Digital transformation of music
On the impact of technology on the music scene, Jackson said, "I didn't foresee the whole streaming reality, and how that would affect artists getting paid or not getting paid for how much people are consuming music. People are listening to more music now more than ever, but artists are getting paid less than ever for the music that they make. This is something that evolves. That's something I really didn't foresee."
Jackson concurred that lately there has been a resurgence of vinyl. "It's very interesting. Coming back to having something tangible to hold on to and experience. For me, music has always been a very immersive experience, where you read the lyrics, the liner notes and the photos and it all becomes this whole picture. Now we live in a day and age, where people cherry pick one song or maybe two from an artist and constancy make play-lists, and we've lost the relationship with fans listening to an album from front to back and having an experience. That's something in the band that regardless where technology is, we still want to make records with a story arc, that people can listen to from front to back."
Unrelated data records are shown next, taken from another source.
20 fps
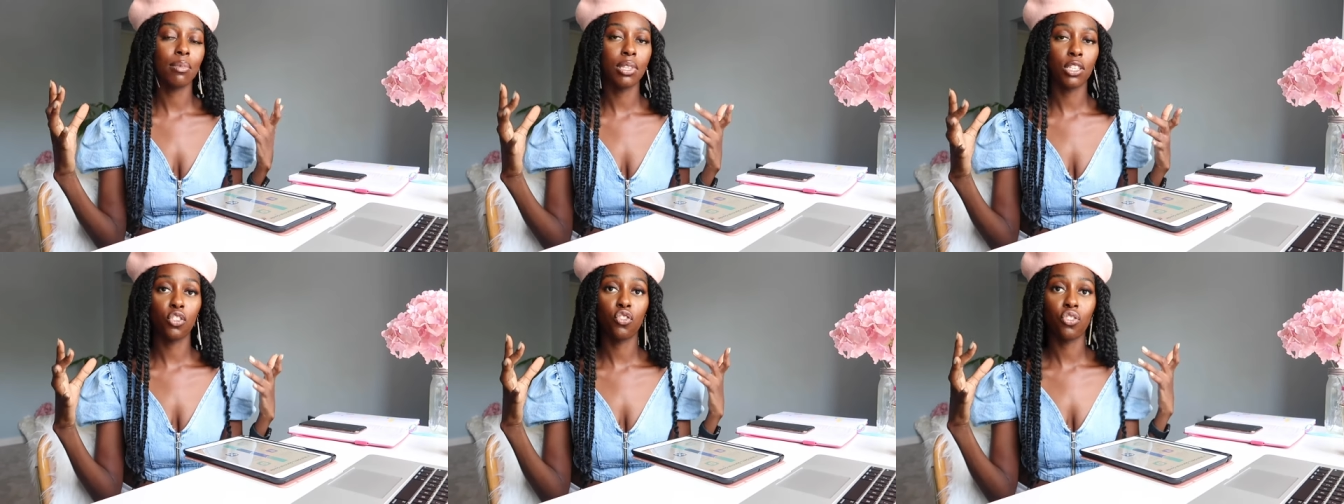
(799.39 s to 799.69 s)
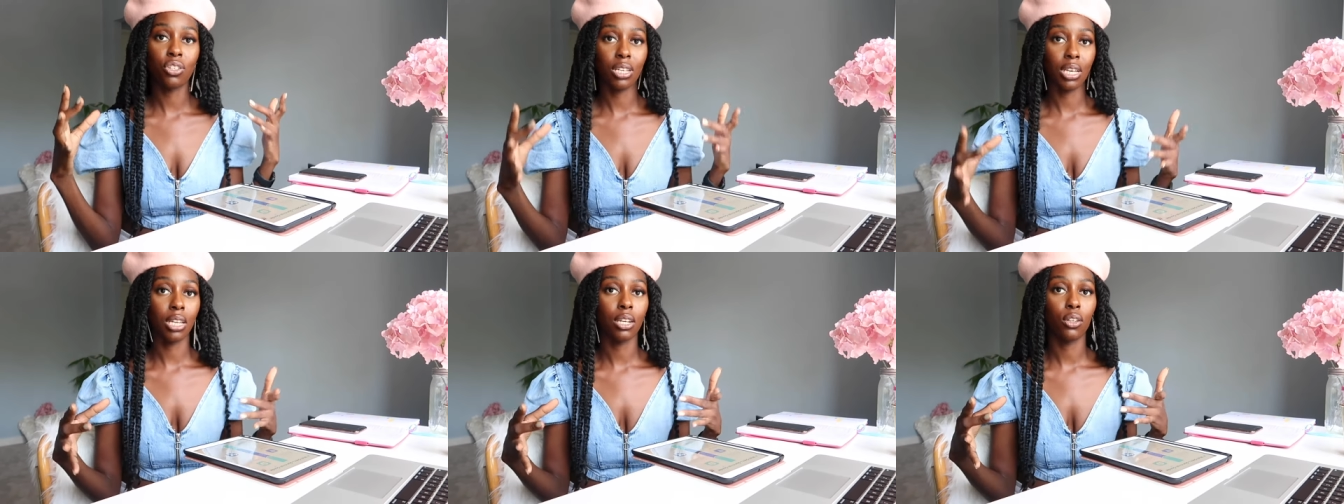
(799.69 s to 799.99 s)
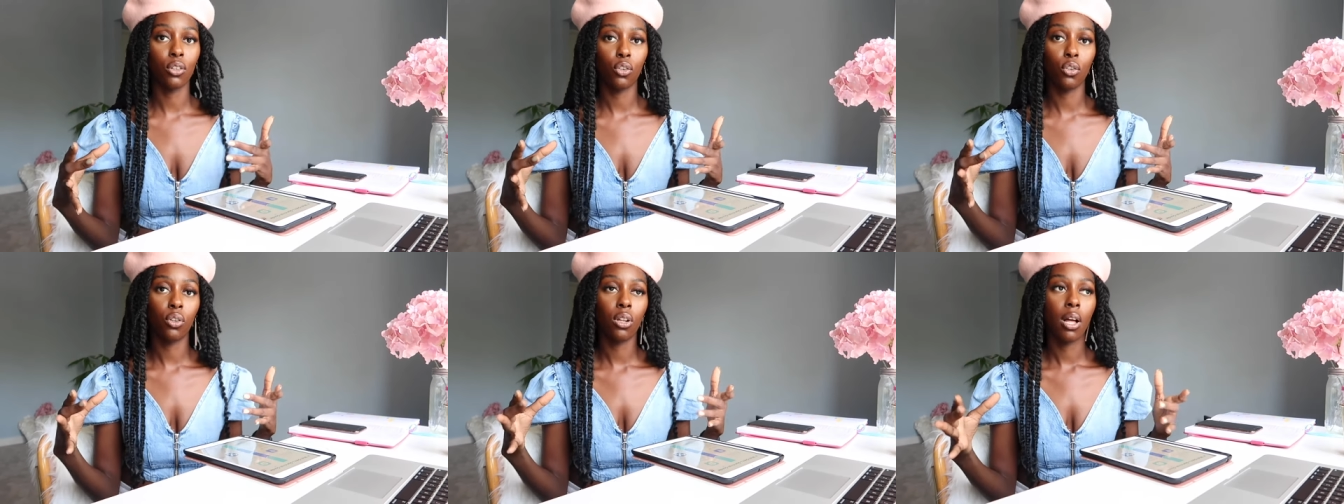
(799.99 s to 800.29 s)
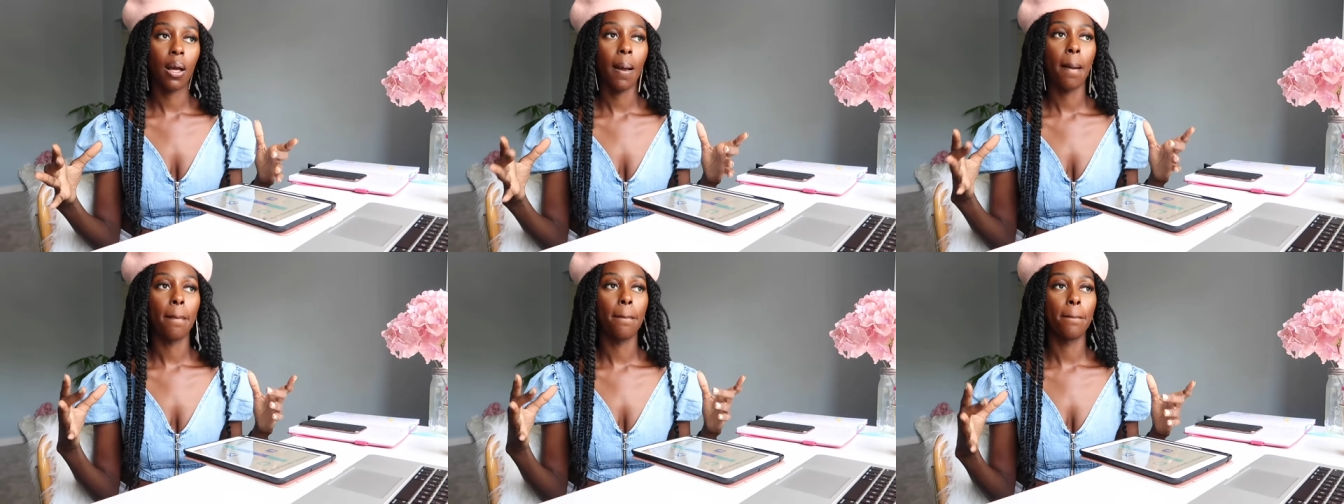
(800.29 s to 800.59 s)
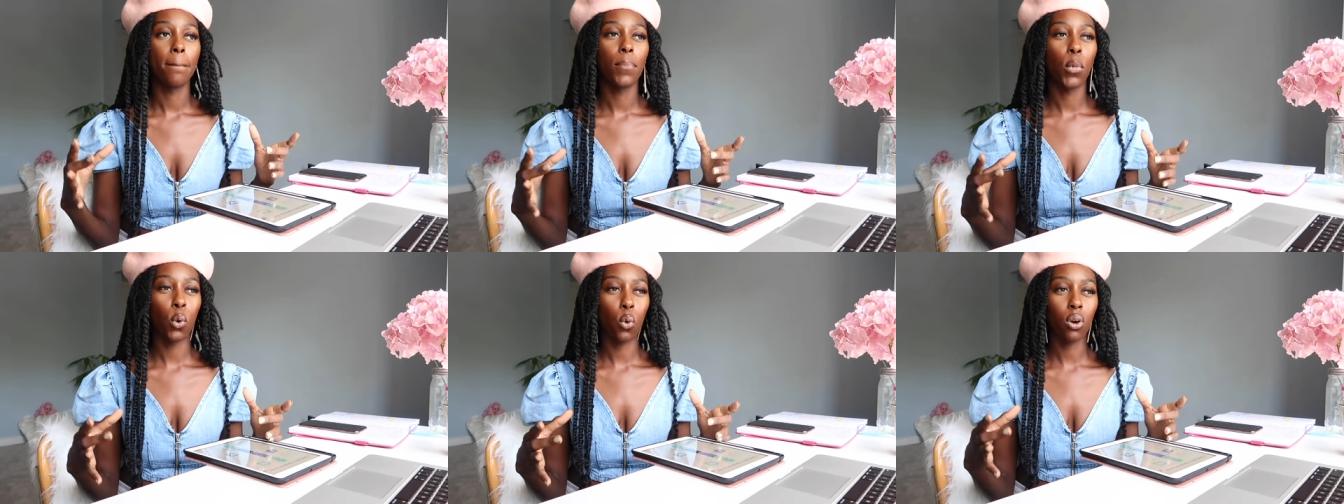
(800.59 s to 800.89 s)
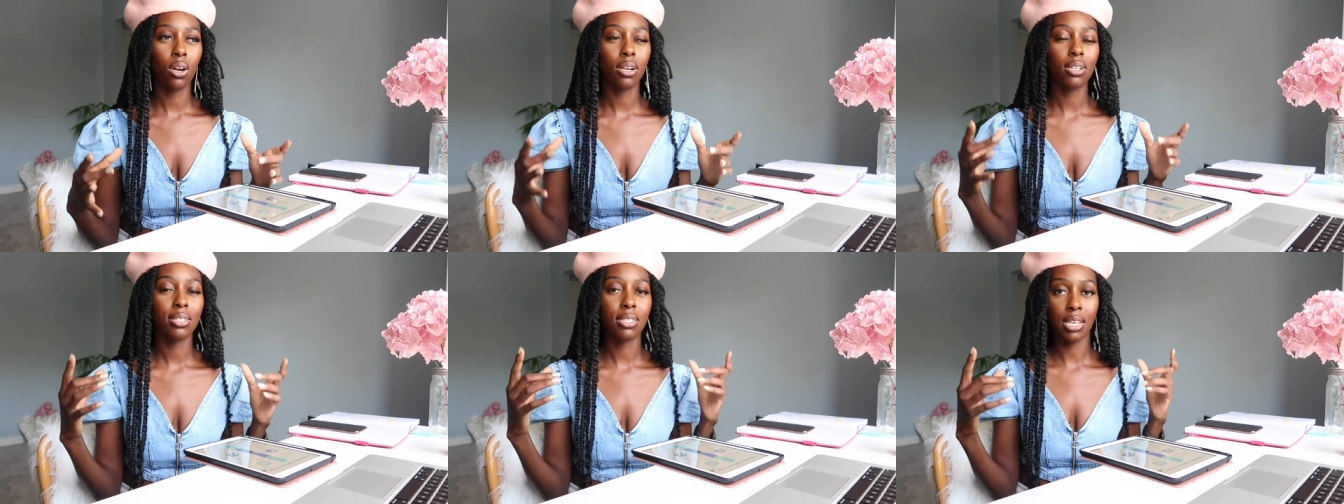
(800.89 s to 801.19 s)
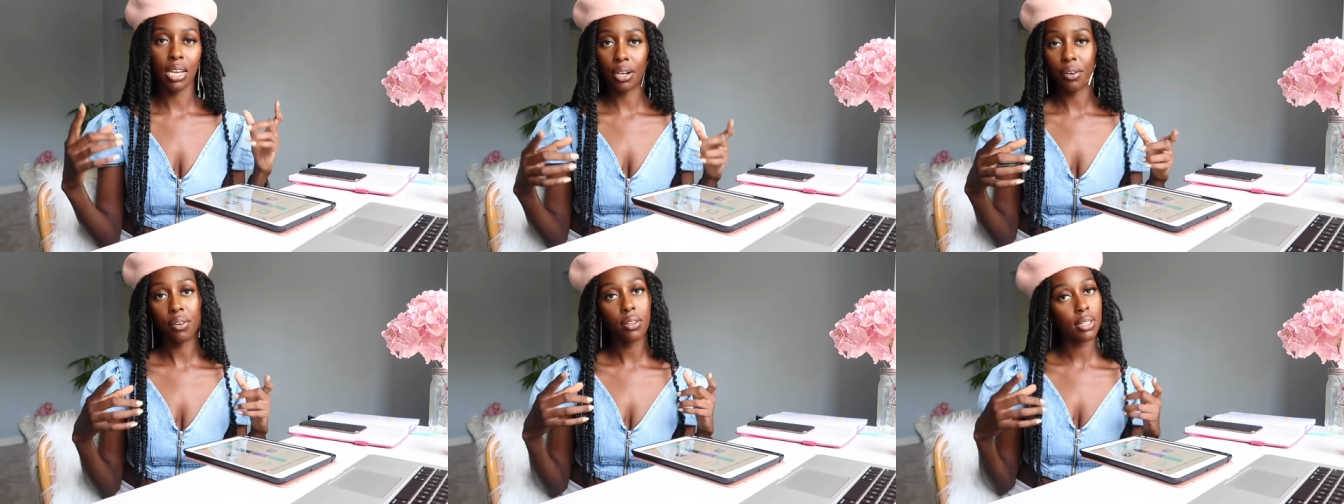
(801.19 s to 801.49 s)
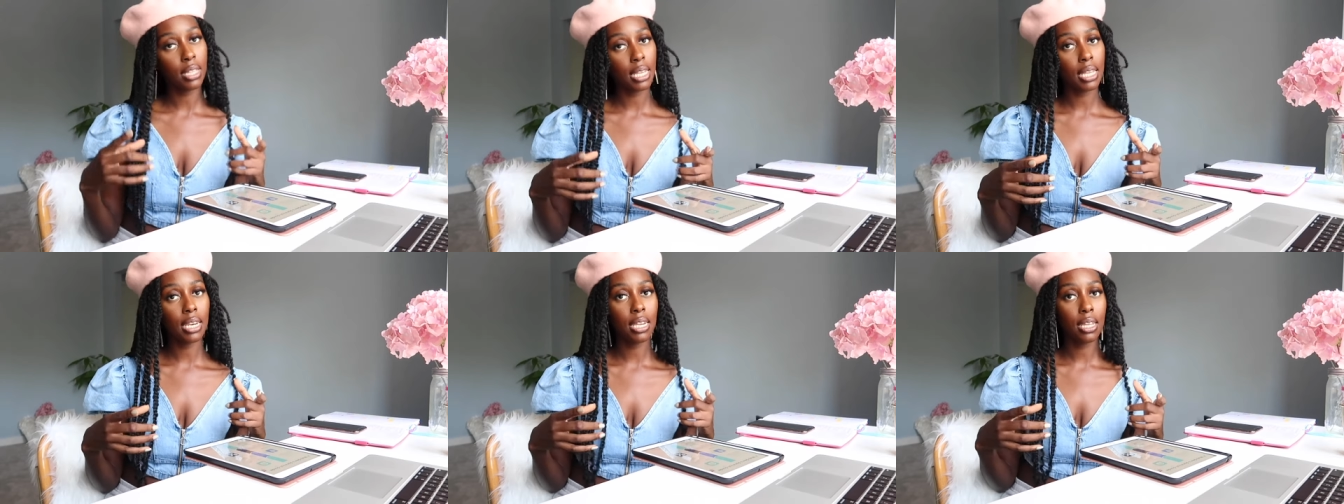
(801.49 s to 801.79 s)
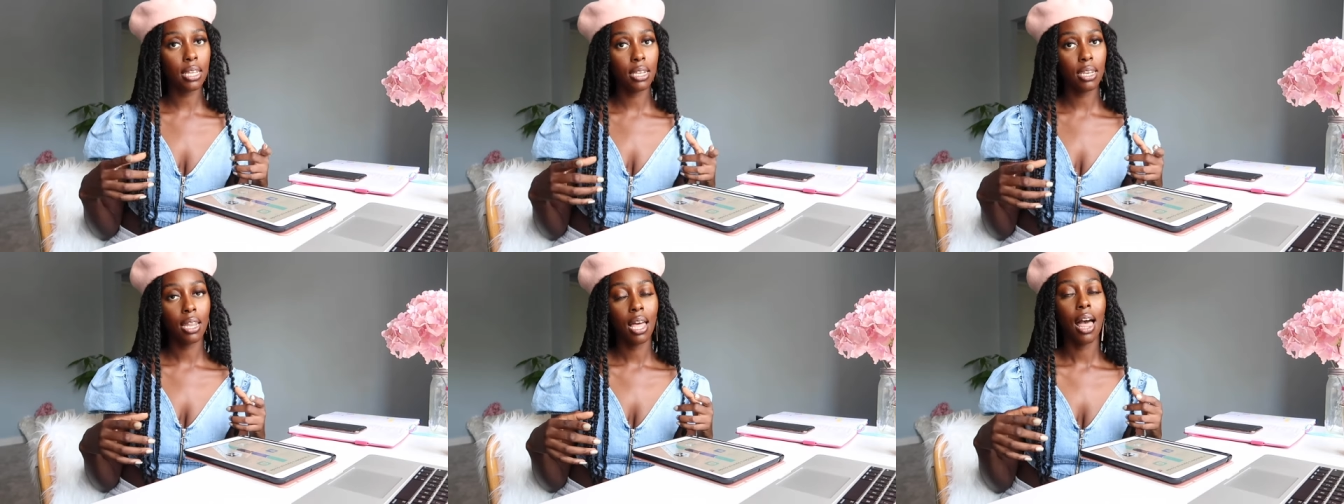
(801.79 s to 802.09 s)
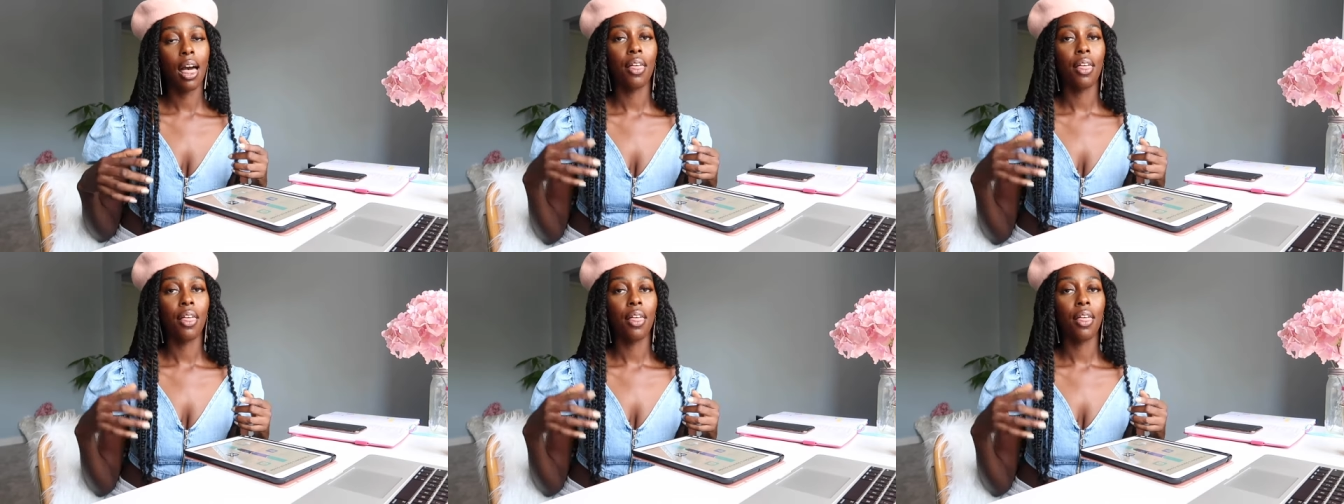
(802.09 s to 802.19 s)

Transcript: this channel more tech related.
"On this record, we went to a studio called 1979 and tracked on analog and on tape, so as much as we are utilizing pro-tools and all of the incredible capabilities that come with that, we also wanted to capture the raw feel of a three-piece playing in a room together, and recording and tracking our own tape was something that we always wanted to do. It was really fun," he explained.
He shared that recently he watched the film Deep End of the Ocean, which he starred in, with his daughter. "It's funny. My daughter wanted to watch that with me, and I hadn't seen it in a very long time. It was fun to see it with new eyes. It was interesting for me since for the first time, I was relating more to Michelle Pfeiffer and Treat Williams' characters, as parents, especially since I have three kids of my own that are older now. I find myself relating to the film in a completely different way, than I had originally, so that was kind interesting," he elaborated.
Jackson defined success as "a healthy marriage and family." "Continuing to not become stagnant as a human being and continuing to grow spiritually. That's success," he concluded.